(Collected data entries)
########################################
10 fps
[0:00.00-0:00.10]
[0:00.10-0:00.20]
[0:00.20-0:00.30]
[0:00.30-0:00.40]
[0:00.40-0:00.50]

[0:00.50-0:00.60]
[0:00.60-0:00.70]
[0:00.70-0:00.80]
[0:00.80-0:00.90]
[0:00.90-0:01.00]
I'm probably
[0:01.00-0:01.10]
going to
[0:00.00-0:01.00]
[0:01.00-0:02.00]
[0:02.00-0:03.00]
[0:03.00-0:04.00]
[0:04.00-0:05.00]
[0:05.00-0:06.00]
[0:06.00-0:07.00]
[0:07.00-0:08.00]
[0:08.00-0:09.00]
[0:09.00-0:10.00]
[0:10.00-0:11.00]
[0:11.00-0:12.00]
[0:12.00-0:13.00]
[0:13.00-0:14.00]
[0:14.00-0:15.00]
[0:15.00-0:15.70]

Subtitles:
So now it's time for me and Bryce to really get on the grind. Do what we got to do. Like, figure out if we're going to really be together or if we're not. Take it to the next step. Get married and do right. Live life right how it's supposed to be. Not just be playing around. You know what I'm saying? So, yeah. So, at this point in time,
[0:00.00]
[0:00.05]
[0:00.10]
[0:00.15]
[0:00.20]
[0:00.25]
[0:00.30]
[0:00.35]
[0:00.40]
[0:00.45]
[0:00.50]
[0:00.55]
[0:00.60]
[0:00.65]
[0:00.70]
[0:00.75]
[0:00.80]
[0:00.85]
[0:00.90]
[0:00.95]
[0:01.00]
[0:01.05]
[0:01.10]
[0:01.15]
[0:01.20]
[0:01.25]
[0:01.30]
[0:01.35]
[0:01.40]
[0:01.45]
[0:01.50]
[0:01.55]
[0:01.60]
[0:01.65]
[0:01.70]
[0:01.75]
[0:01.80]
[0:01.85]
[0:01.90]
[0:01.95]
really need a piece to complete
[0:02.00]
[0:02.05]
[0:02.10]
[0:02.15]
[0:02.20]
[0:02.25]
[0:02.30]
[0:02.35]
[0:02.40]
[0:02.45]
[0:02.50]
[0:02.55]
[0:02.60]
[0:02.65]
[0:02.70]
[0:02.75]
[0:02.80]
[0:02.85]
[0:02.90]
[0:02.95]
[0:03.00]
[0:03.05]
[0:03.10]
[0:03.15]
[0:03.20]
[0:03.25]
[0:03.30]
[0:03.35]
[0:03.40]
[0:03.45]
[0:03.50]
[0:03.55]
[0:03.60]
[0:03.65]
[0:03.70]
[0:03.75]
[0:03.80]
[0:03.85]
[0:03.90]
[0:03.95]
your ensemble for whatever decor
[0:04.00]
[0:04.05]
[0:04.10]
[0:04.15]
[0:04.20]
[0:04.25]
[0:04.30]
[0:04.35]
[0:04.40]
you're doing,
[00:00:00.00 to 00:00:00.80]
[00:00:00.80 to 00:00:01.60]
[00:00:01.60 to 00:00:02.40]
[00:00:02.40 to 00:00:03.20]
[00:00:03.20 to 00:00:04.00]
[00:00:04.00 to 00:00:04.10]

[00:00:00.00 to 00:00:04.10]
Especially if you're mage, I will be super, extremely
########################################
• WHAT THE TASK ASKS
Output all of the data above without any alteration.

• TASK OUTPUT
10 fps
[0:00.00-0:00.10]
[0:00.10-0:00.20]
[0:00.20-0:00.30]
[0:00.30-0:00.40]
[0:00.40-0:00.50]

[0:00.50-0:00.60]
[0:00.60-0:00.70]
[0:00.70-0:00.80]
[0:00.80-0:00.90]
[0:00.90-0:01.00]
I'm probably
[0:01.00-0:01.10]
going to
[0:00.00-0:01.00]
[0:01.00-0:02.00]
[0:02.00-0:03.00]
[0:03.00-0:04.00]
[0:04.00-0:05.00]
[0:05.00-0:06.00]
[0:06.00-0:07.00]
[0:07.00-0:08.00]
[0:08.00-0:09.00]
[0:09.00-0:10.00]
[0:10.00-0:11.00]
[0:11.00-0:12.00]
[0:12.00-0:13.00]
[0:13.00-0:14.00]
[0:14.00-0:15.00]
[0:15.00-0:15.70]

Subtitles:
So now it's time for me and Bryce to really get on the grind. Do what we got to do. Like, figure out if we're going to really be together or if we're not. Take it to the next step. Get married and do right. Live life right how it's supposed to be. Not just be playing around. You know what I'm saying? So, yeah. So, at this point in time,
[0:00.00]
[0:00.05]
[0:00.10]
[0:00.15]
[0:00.20]
[0:00.25]
[0:00.30]
[0:00.35]
[0:00.40]
[0:00.45]
[0:00.50]
[0:00.55]
[0:00.60]
[0:00.65]
[0:00.70]
[0:00.75]
[0:00.80]
[0:00.85]
[0:00.90]
[0:00.95]
[0:01.00]
[0:01.05]
[0:01.10]
[0:01.15]
[0:01.20]
[0:01.25]
[0:01.30]
[0:01.35]
[0:01.40]
[0:01.45]
[0:01.50]
[0:01.55]
[0:01.60]
[0:01.65]
[0:01.70]
[0:01.75]
[0:01.80]
[0:01.85]
[0:01.90]
[0:01.95]
really need a piece to complete
[0:02.00]
[0:02.05]
[0:02.10]
[0:02.15]
[0:02.20]
[0:02.25]
[0:02.30]
[0:02.35]
[0:02.40]
[0:02.45]
[0:02.50]
[0:02.55]
[0:02.60]
[0:02.65]
[0:02.70]
[0:02.75]
[0:02.80]
[0:02.85]
[0:02.90]
[0:02.95]
[0:03.00]
[0:03.05]
[0:03.10]
[0:03.15]
[0:03.20]
[0:03.25]
[0:03.30]
[0:03.35]
[0:03.40]
[0:03.45]
[0:03.50]
[0:03.55]
[0:03.60]
[0:03.65]
[0:03.70]
[0:03.75]
[0:03.80]
[0:03.85]
[0:03.90]
[0:03.95]
your ensemble for whatever decor
[0:04.00]
[0:04.05]
[0:04.10]
[0:04.15]
[0:04.20]
[0:04.25]
[0:04.30]
[0:04.35]
[0:04.40]
you're doing,
[00:00:00.00 to 00:00:00.80]
[00:00:00.80 to 00:00:01.60]
[00:00:01.60 to 00:00:02.40]
[00:00:02.40 to 00:00:03.20]
[00:00:03.20 to 00:00:04.00]
[00:00:04.00 to 00:00:04.10]

[00:00:00.00 to 00:00:04.10]
Especially if you're mage, I will be super, extremely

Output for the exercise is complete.